Бестужев сделал ему знак помолчать и послушать, что будет дальше.
— … герцогини Эстонской, Ливонской, Карельской, Тверской, Ингрийской, Пермской, Вятской, Болгарской…
— О, Золотое Слово поистине сын богини Красноречия, — прошептал Ли Кан, сумевший найти место за колонной, куда он и пробрался вместе со своими двумя товарищами и Жоржем-Альбером.
— …владетельной повелительницы и могущественной великой герцогини Чернигова, Рязани, Озерии, Удории, Абдории, Кондинии, Вилеска, Мстислава…
— Только Тротти могла прийти в голову подобная идея, — шепнул Адриан.
— Никто при дворе никогда не знал полного титула царей.
— Посмотри на императрицу, она в восторге.

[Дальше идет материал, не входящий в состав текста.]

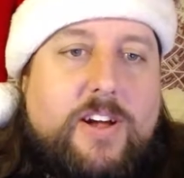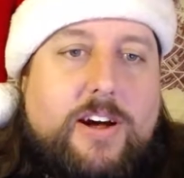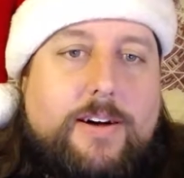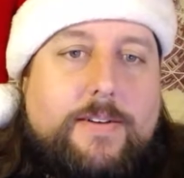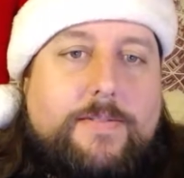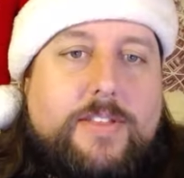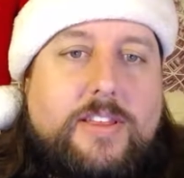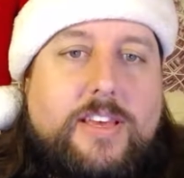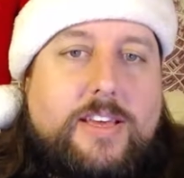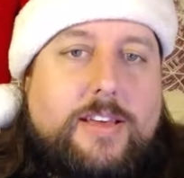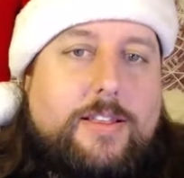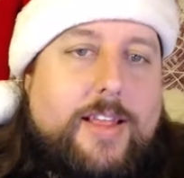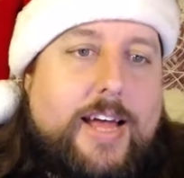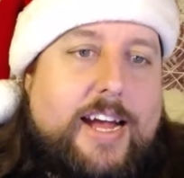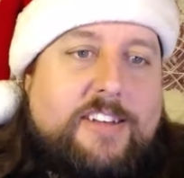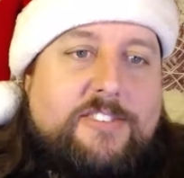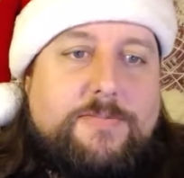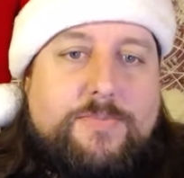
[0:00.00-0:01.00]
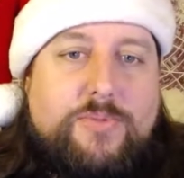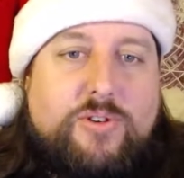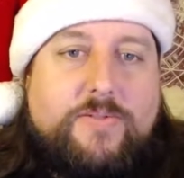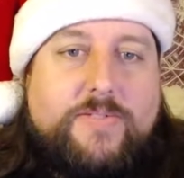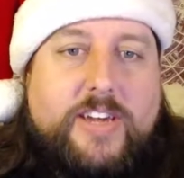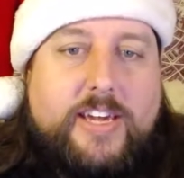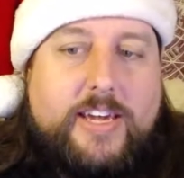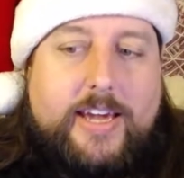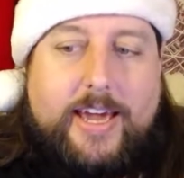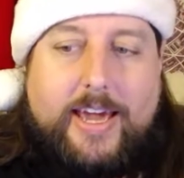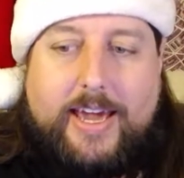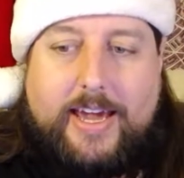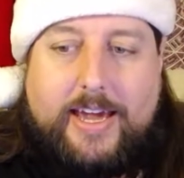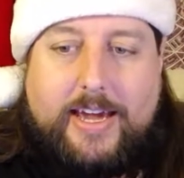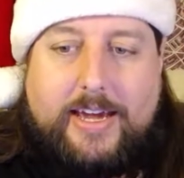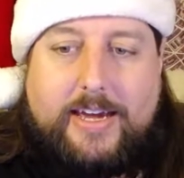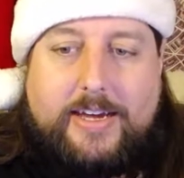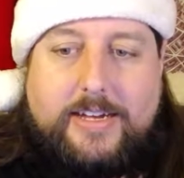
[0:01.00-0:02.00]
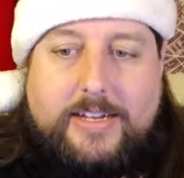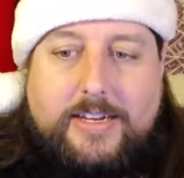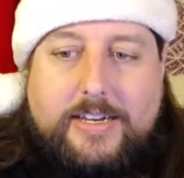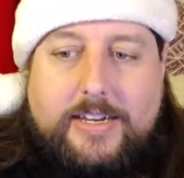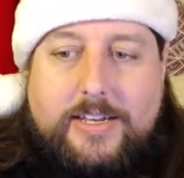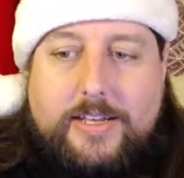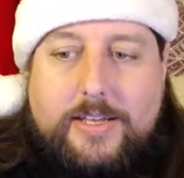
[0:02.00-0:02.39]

of the last movie, and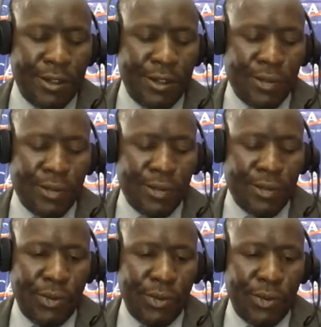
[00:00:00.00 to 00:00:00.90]

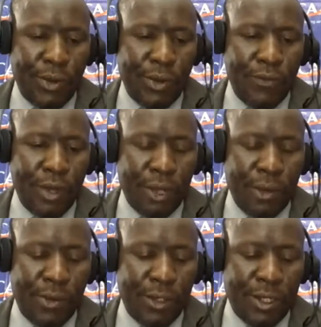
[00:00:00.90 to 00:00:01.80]
So you have
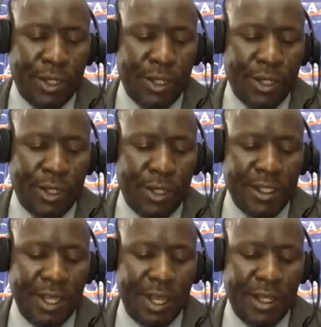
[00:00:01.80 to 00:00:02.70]
actually quoted what is
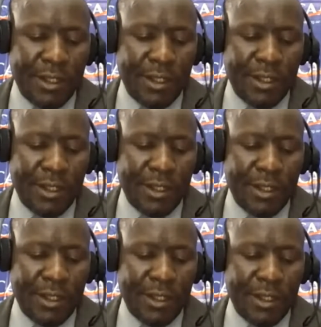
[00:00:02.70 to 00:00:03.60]
in the annex, the
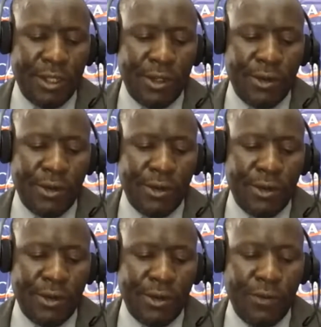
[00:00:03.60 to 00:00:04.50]
authority in
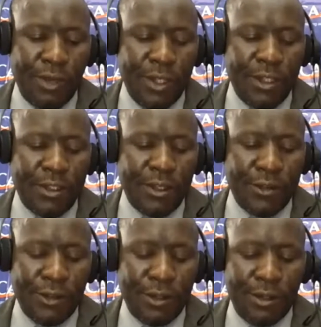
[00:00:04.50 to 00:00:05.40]
control of any
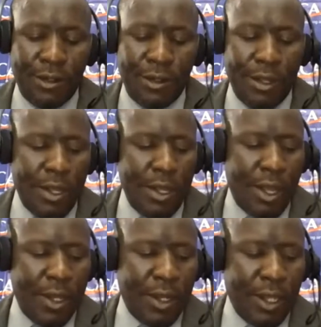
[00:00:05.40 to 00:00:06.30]
station.
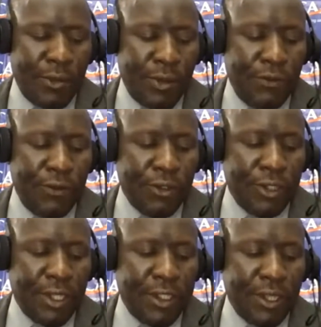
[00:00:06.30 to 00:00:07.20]
And as you have used
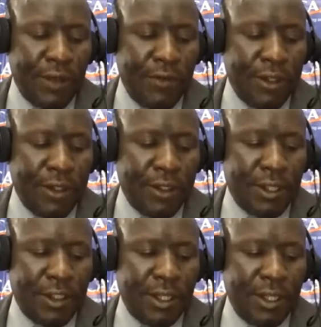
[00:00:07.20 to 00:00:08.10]
a service,
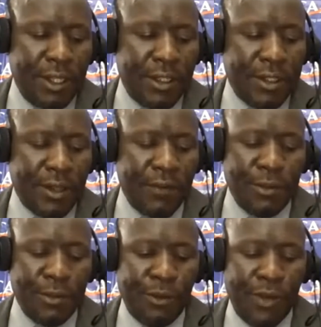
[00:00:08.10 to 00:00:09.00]
CNS service
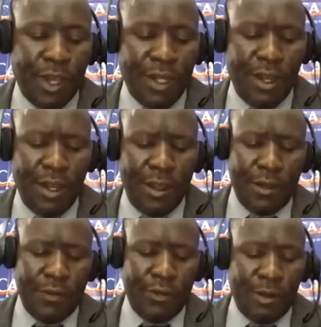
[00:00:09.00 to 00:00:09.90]
provider,
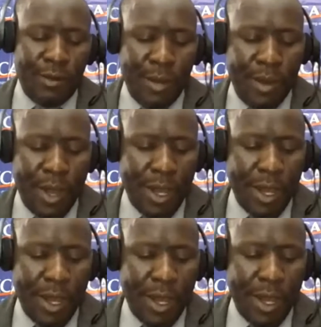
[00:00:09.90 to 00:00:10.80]
if you remember, I had
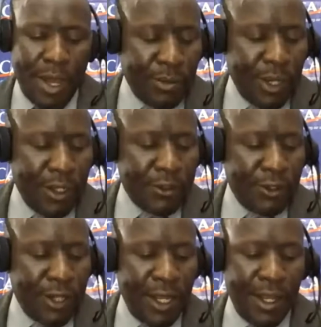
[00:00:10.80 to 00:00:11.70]
some explanation
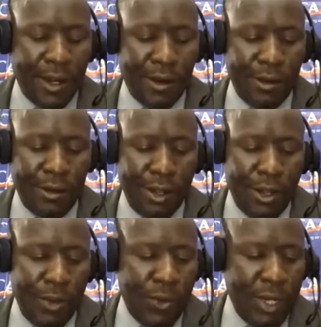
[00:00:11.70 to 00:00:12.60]
earlier on
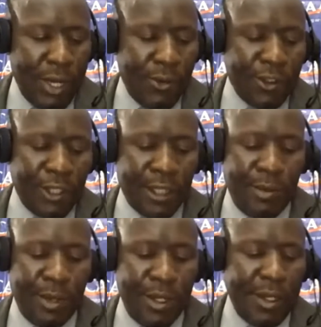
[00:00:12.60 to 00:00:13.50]
when I was
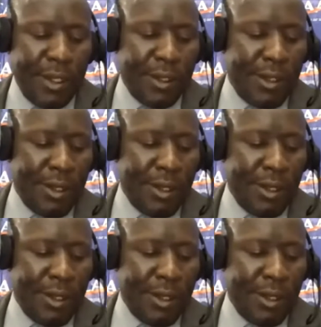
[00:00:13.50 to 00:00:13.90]
explainingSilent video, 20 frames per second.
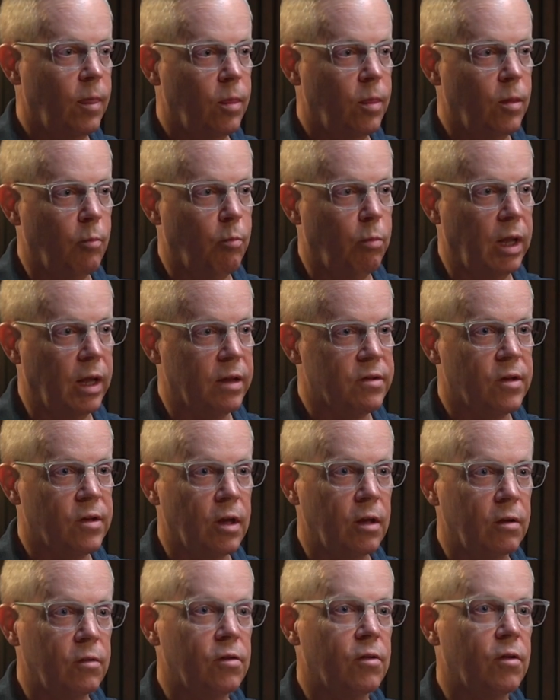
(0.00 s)

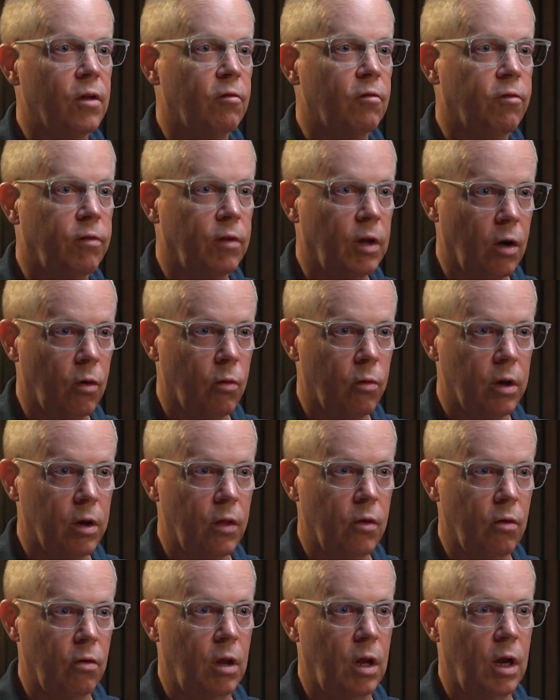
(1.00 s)
blessings that flow into
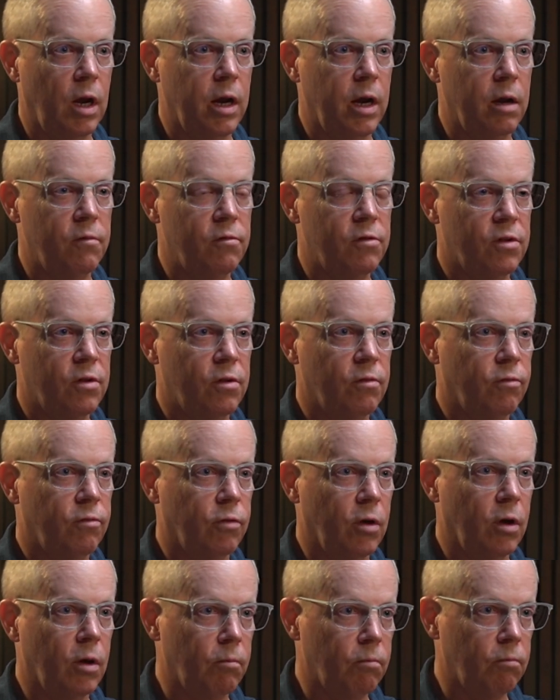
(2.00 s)
their lives
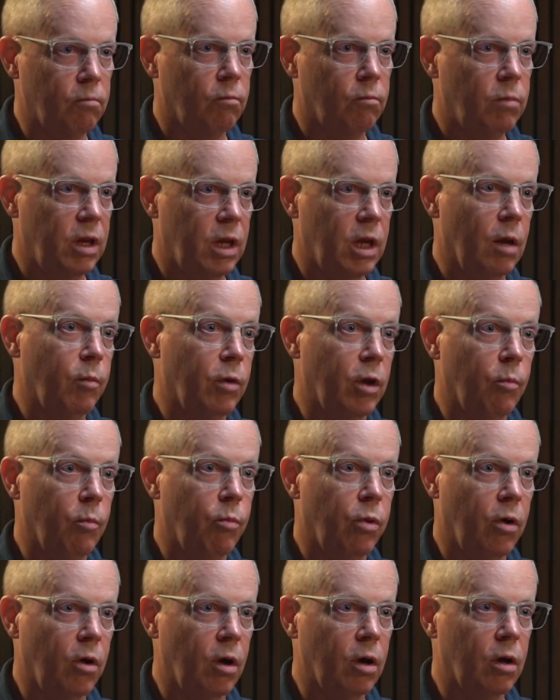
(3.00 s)
from becoming a
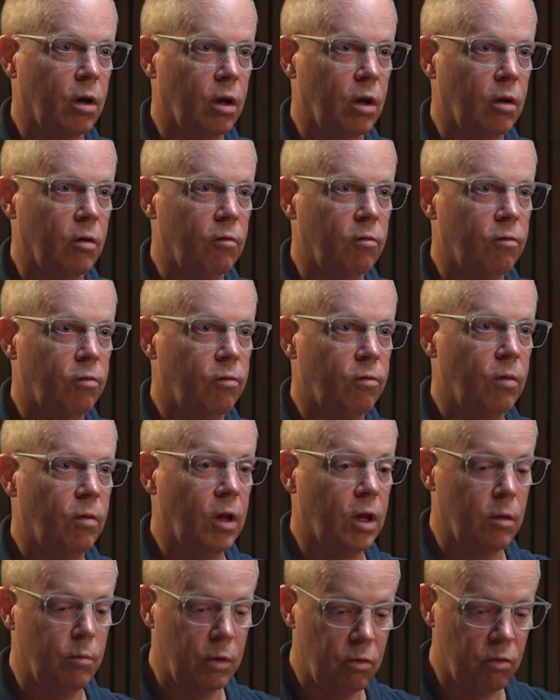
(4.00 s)
part of the
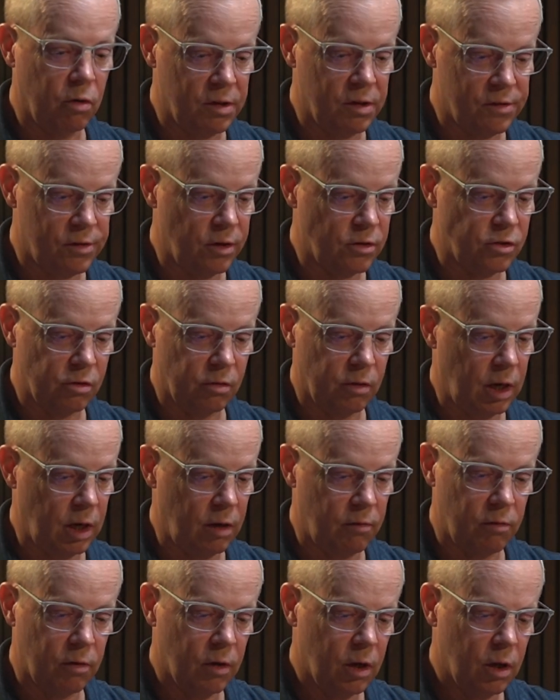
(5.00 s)
communities that you
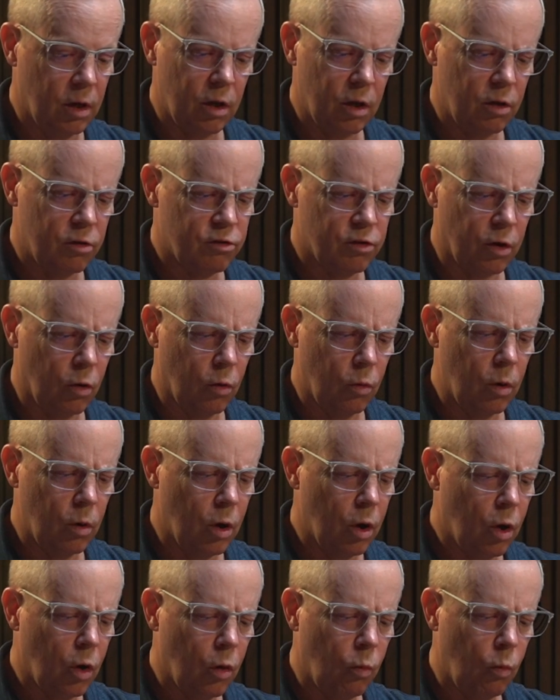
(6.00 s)
have. So
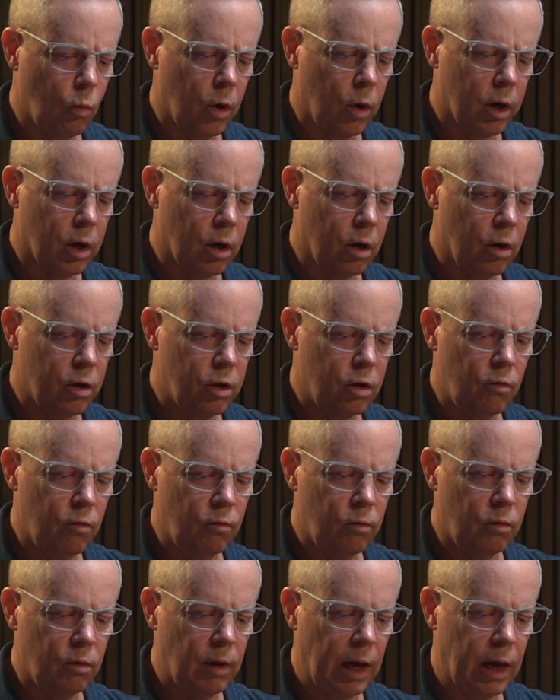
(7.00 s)

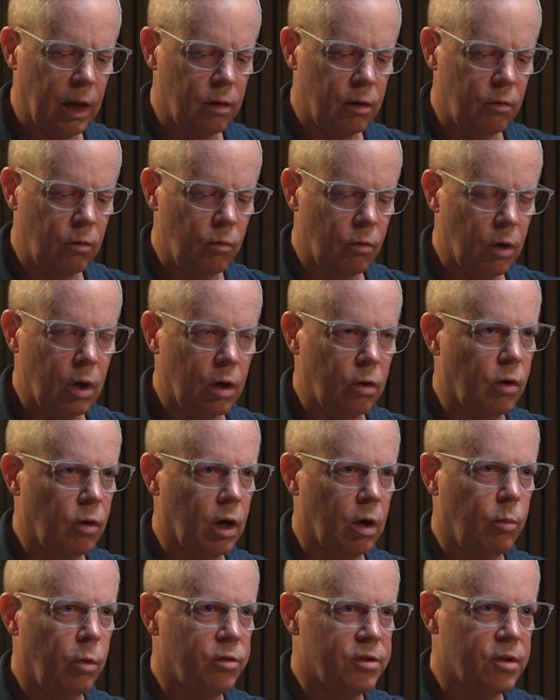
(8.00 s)
you had
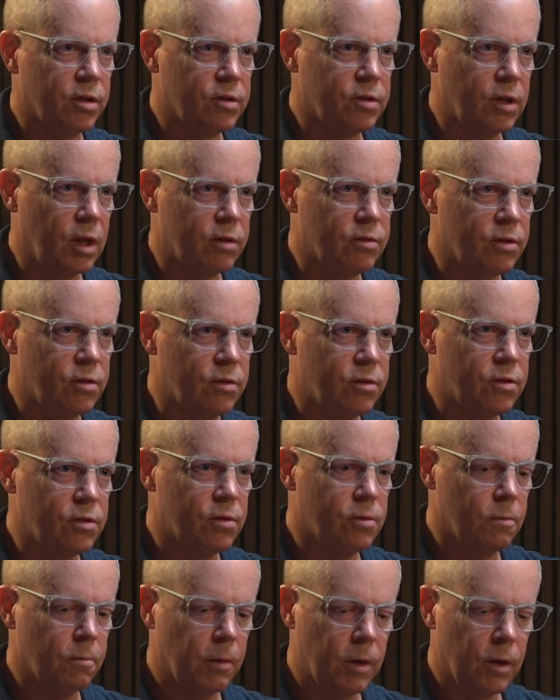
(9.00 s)
incredible
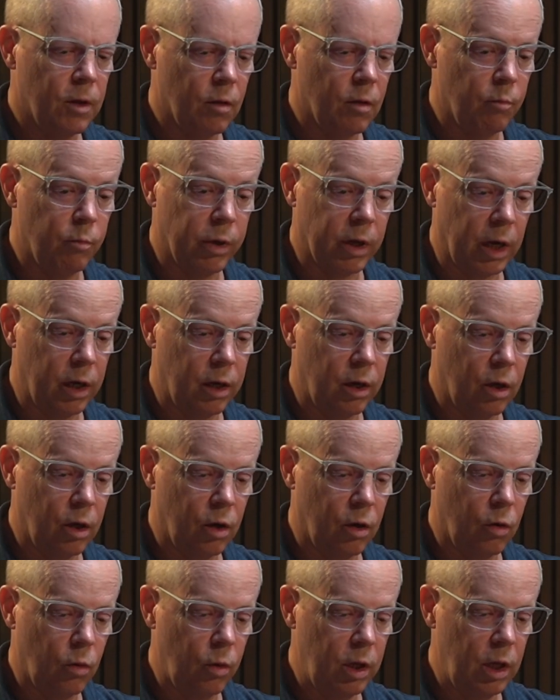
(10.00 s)
successes, but I
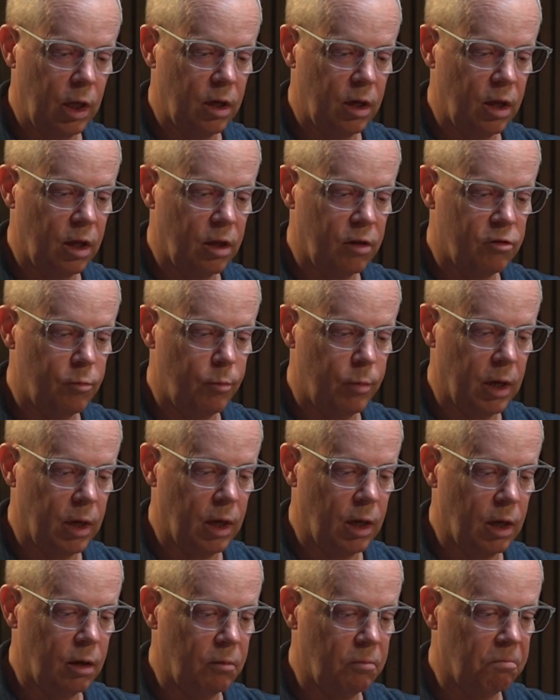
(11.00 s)
know it has
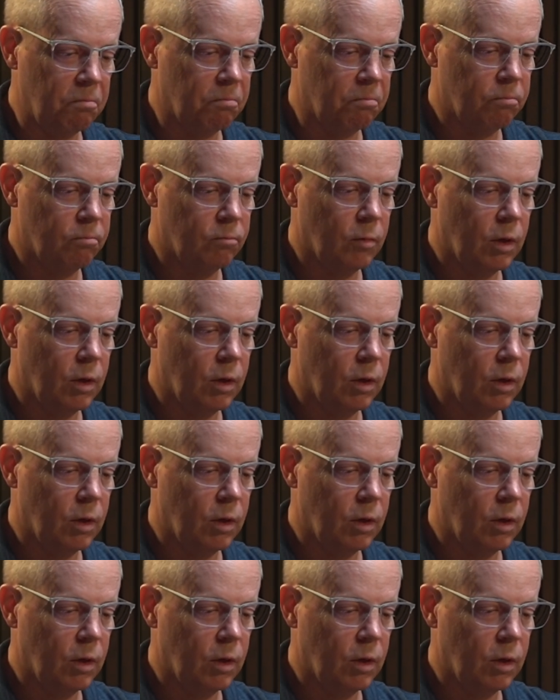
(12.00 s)
been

Флорис поднял глаза и взглянул на Елизавету. Без сомнения, Тротти забавлял ее. Затем она перевела взор на Флориса. Глаза их встретились, и внезапно среди этой пышной толпы молодым людям показалось, что они одни на свете.
— …владычицы северного побережья, повелительницы Иверии, наследницы царей Картлии, Грузии, Черкессии и Гонски…
Тротти вновь изысканно поклонился и продолжил:
— …мои верительные грамоты, и от лица вашего брата, его величества Людовика XV, короля Франции и Наварры, передаю вам изъявления искренних и теплых дружеских чувств, равно как и выражаю надежду на заключение соглашения между нашими государствами.
Бояре были заворожены тирадой Тротти.
— Он слишком хорошо говорит, а это опасно, Воронцов, — пророкотал Бестужев.
— Благодарим вас, господин чрезвычайный посол, за ваши пожелания: они весьма приятны нам. Передайте моему «дорогому брату и любезному другу», его величеству королю Франции, наше особое желание поддерживать братские отношении между нашими дворами — Елизавета наклонила голову: аудиенция была окончена.
Еще несколько послов предстали перед императрицей, однако их появление было встречено полнейшим равнодушием. Придворные перешептывались, обсуждая речь Тротти. Маркиз был на седьмом небе: договор наверняка будет подписан…
Теперь к Елизавете приблизились Флорис и Адриан. Флорис благословлял болтливость Тротти: никто не обращал на них внимания. Они преклонили колени и быстро встали, освобождая место следующим. Однако голос царицы пригвоздил их к ступеням трона.